What you are asked to do:
Exclude every picture. Output verbatim the lines from the one containing "[4:51.23-4:51.53]" to the end of the data.
================================
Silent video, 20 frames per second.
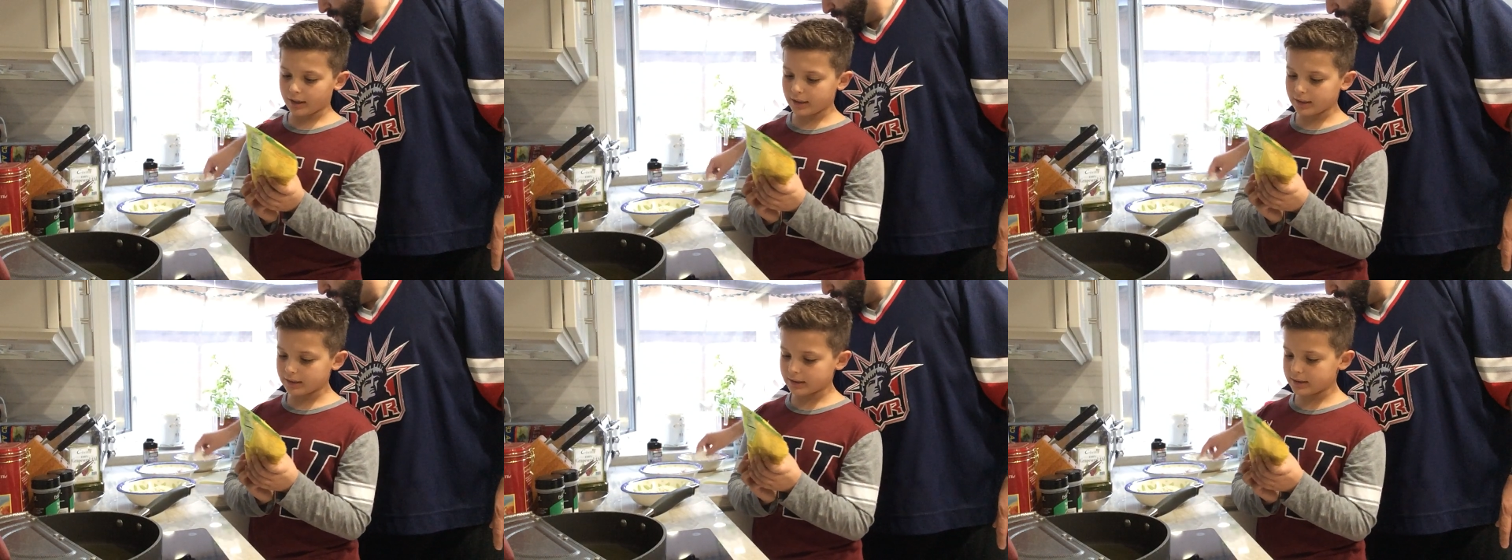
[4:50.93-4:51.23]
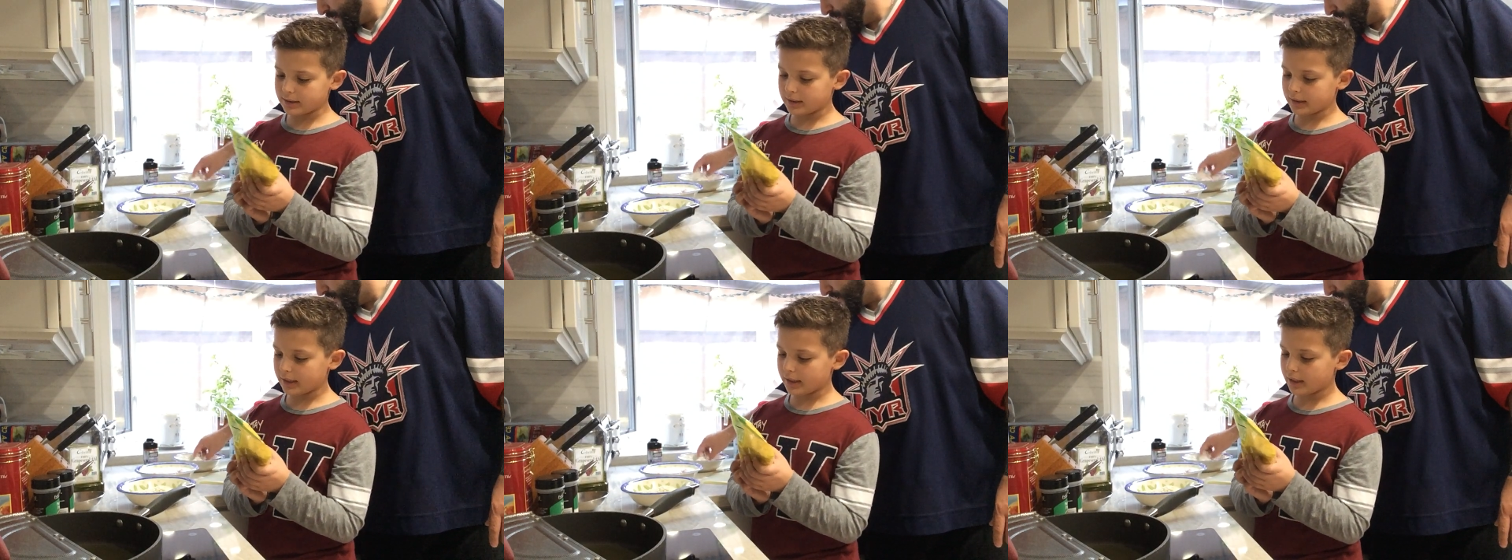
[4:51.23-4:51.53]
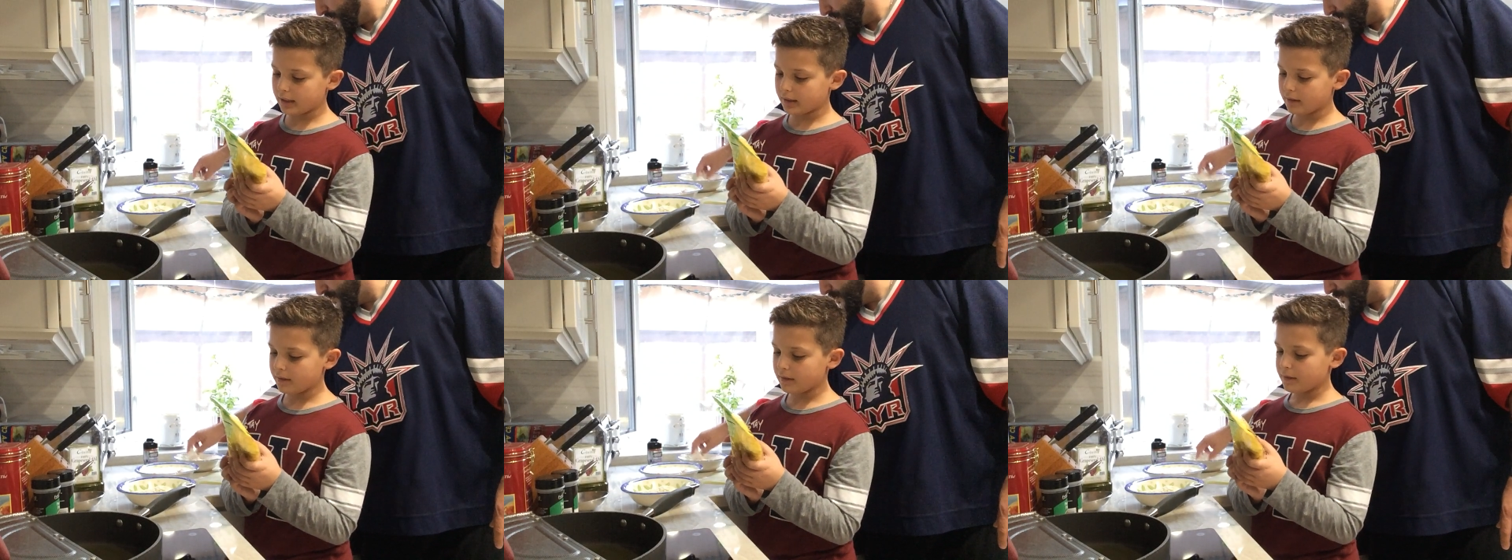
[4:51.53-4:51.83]

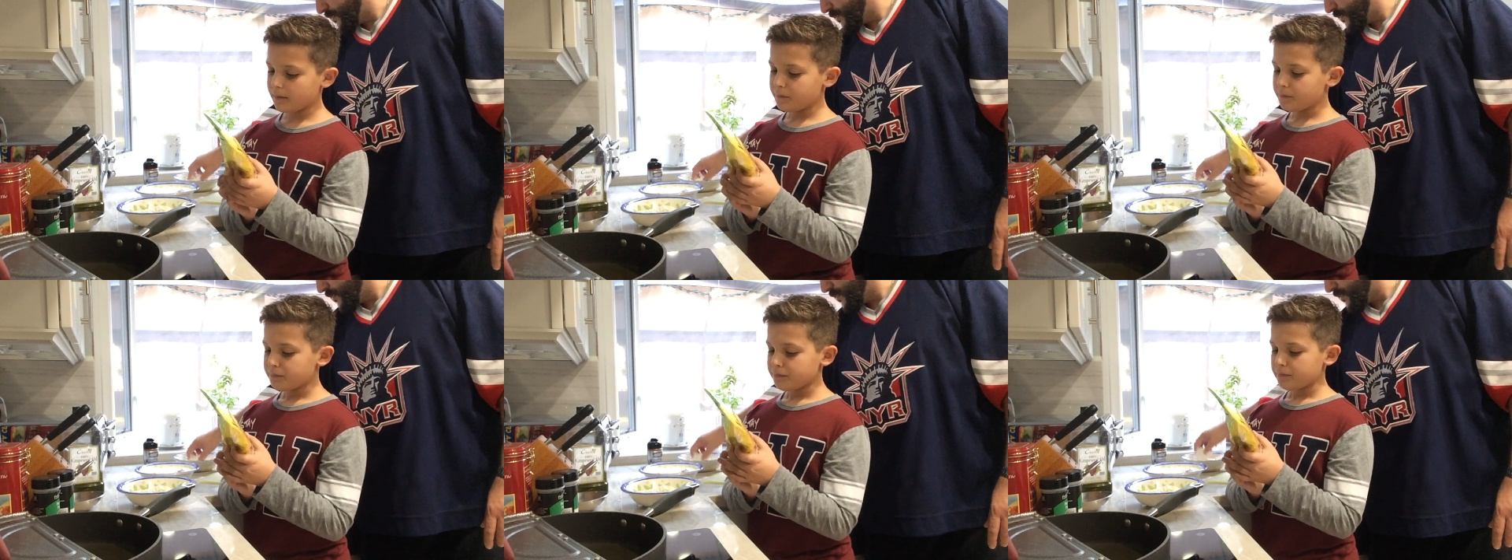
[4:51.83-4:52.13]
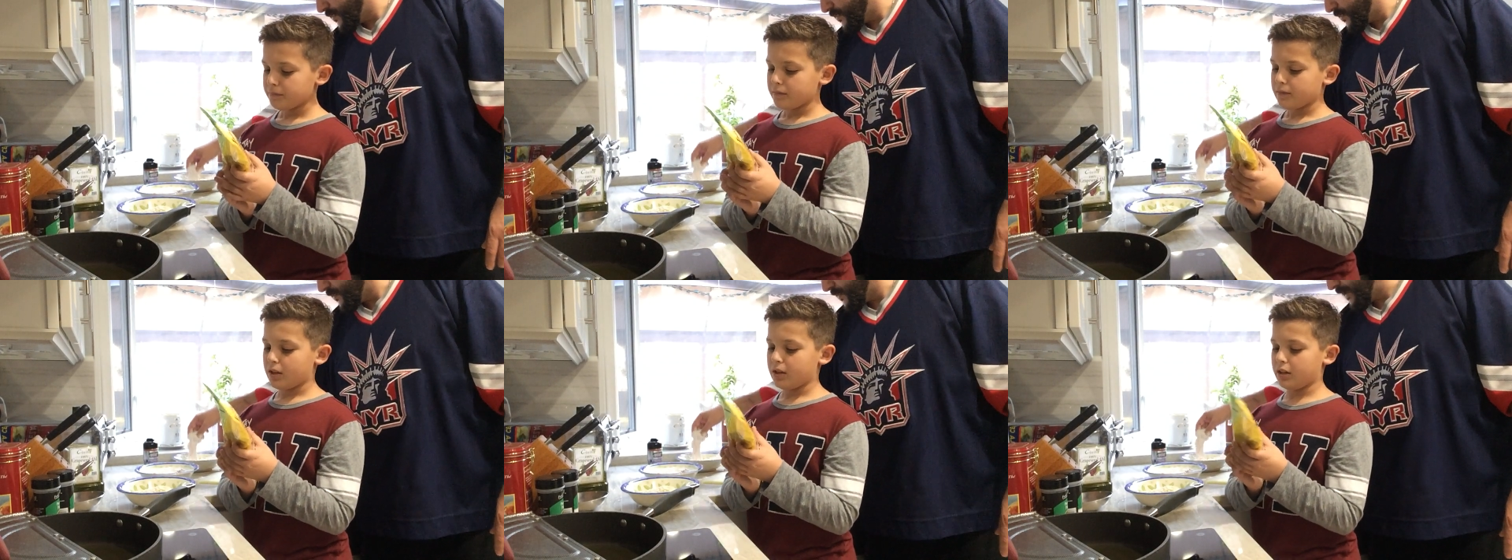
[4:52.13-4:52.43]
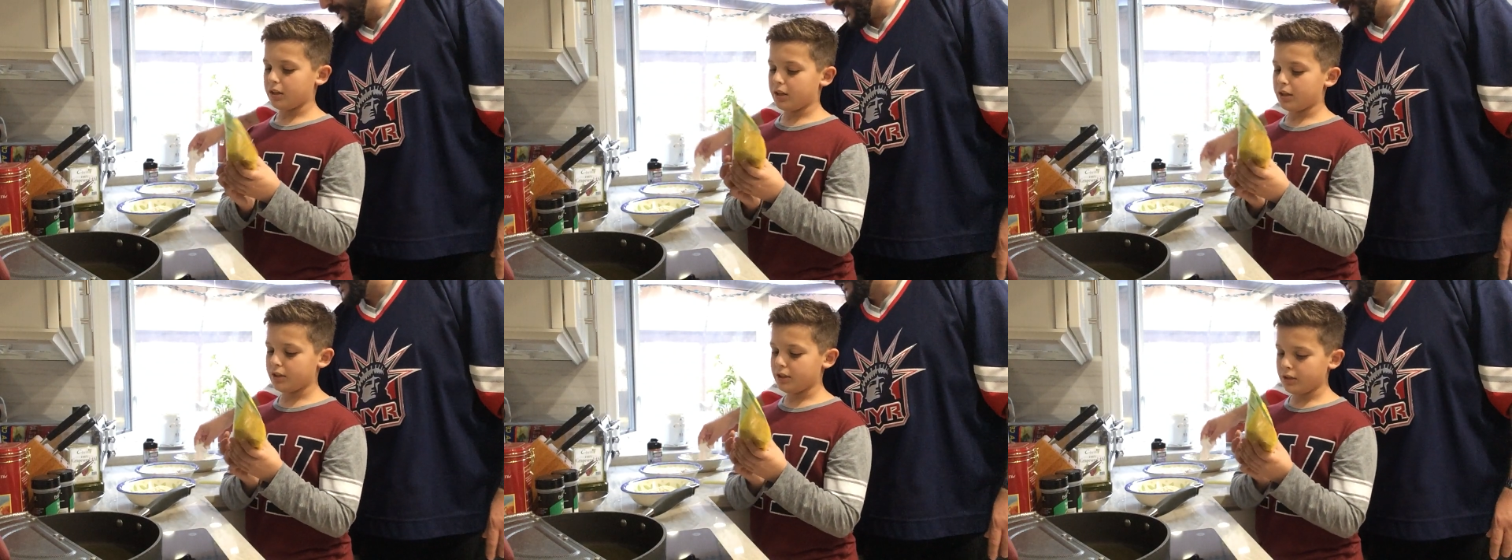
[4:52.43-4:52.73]
casein.
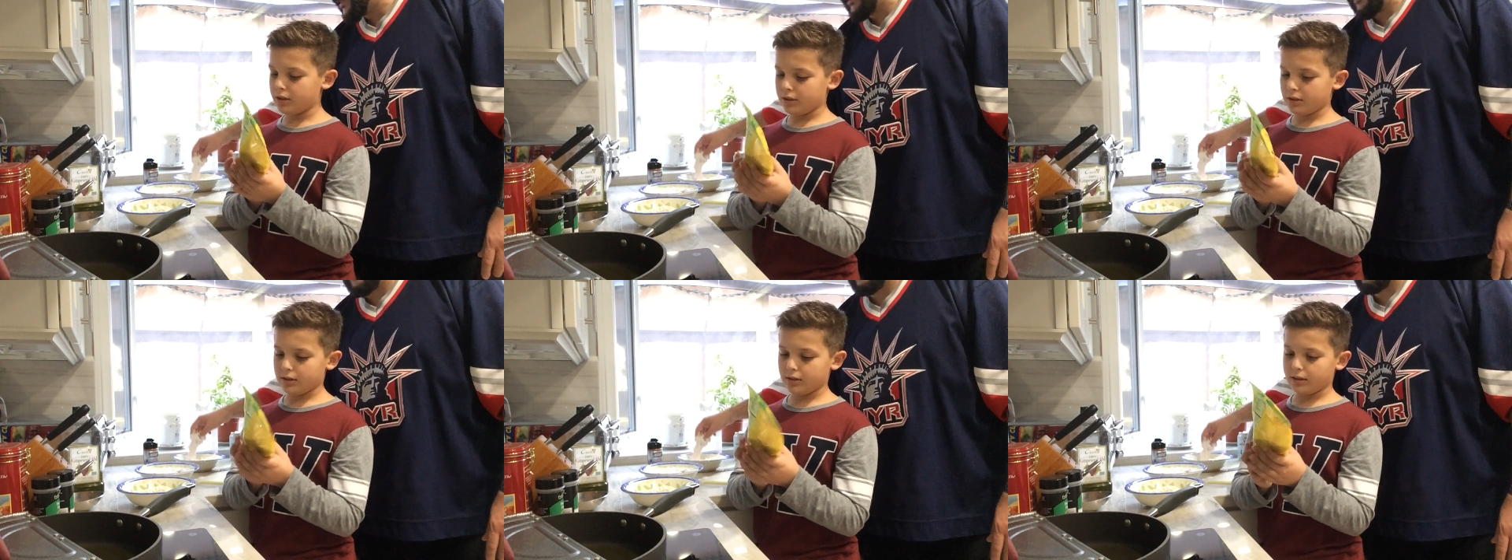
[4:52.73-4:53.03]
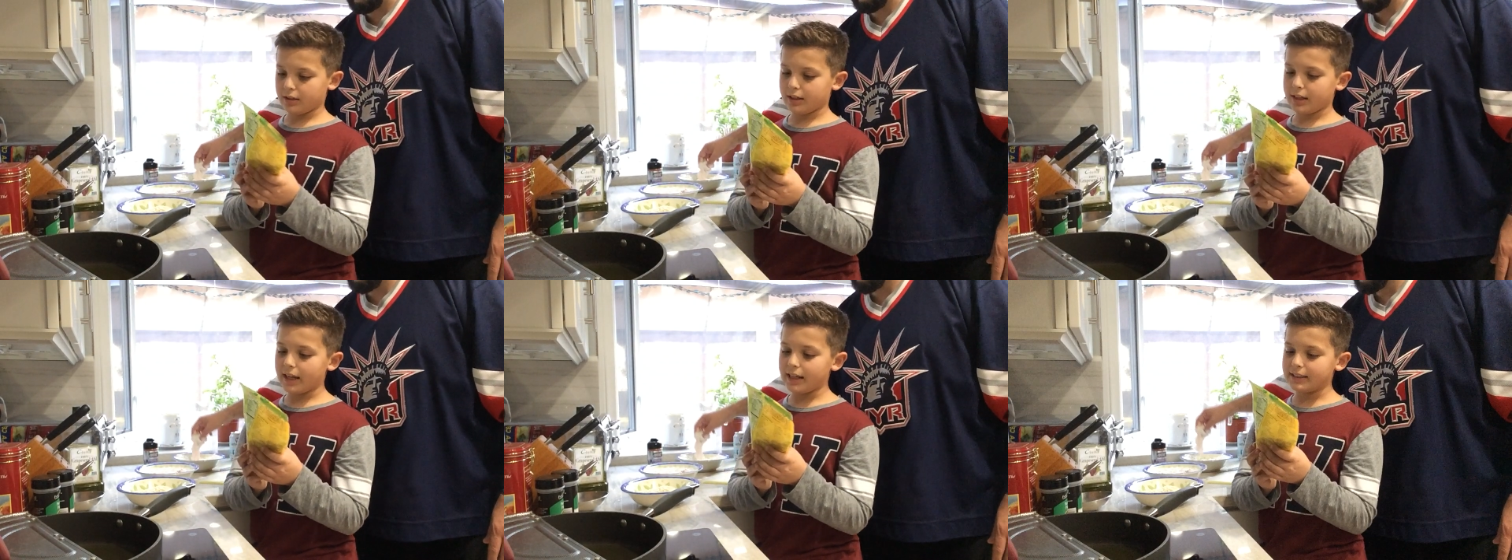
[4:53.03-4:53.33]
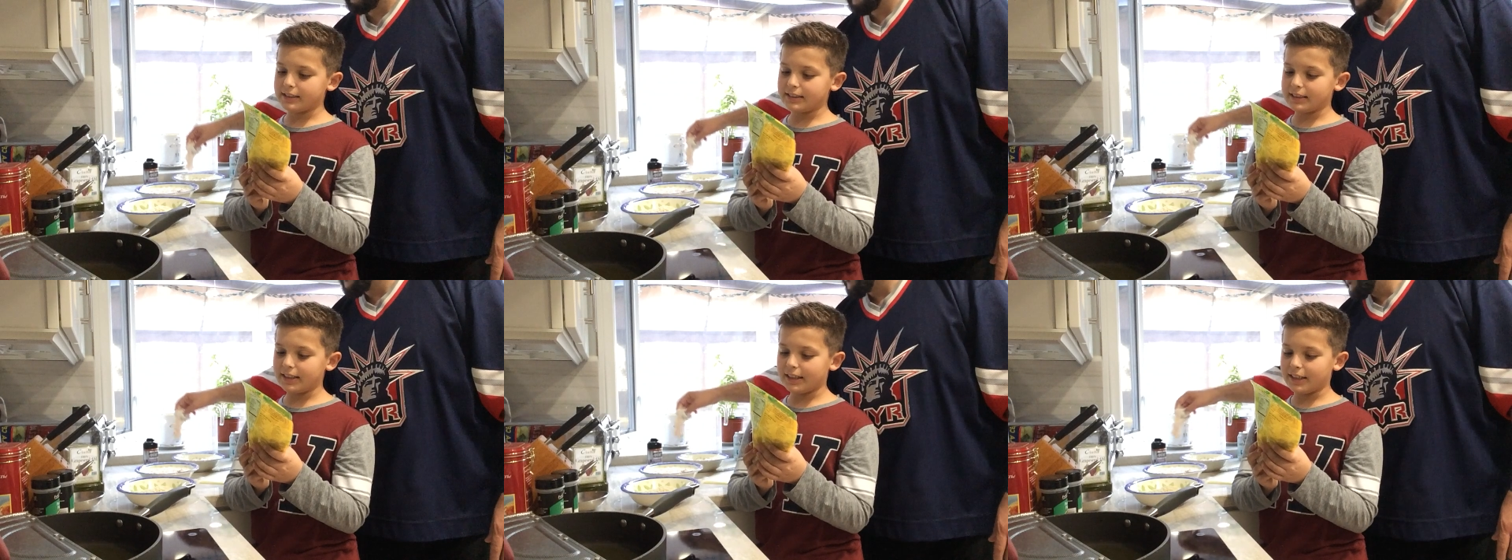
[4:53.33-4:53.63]

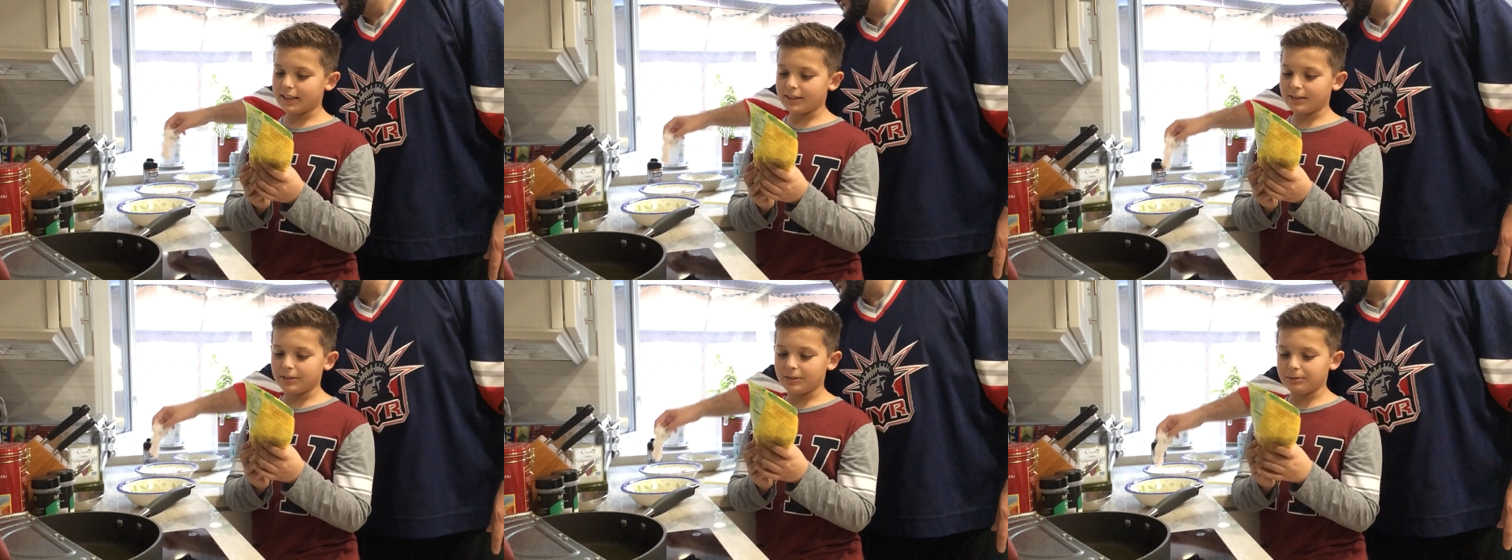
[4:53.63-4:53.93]
Casein.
================================
Answer section:
[4:51.23-4:51.53]
[4:51.53-4:51.83]

[4:51.83-4:52.13]
[4:52.13-4:52.43]
[4:52.43-4:52.73]
casein.
[4:52.73-4:53.03]
[4:53.03-4:53.33]
[4:53.33-4:53.63]

[4:53.63-4:53.93]
Casein.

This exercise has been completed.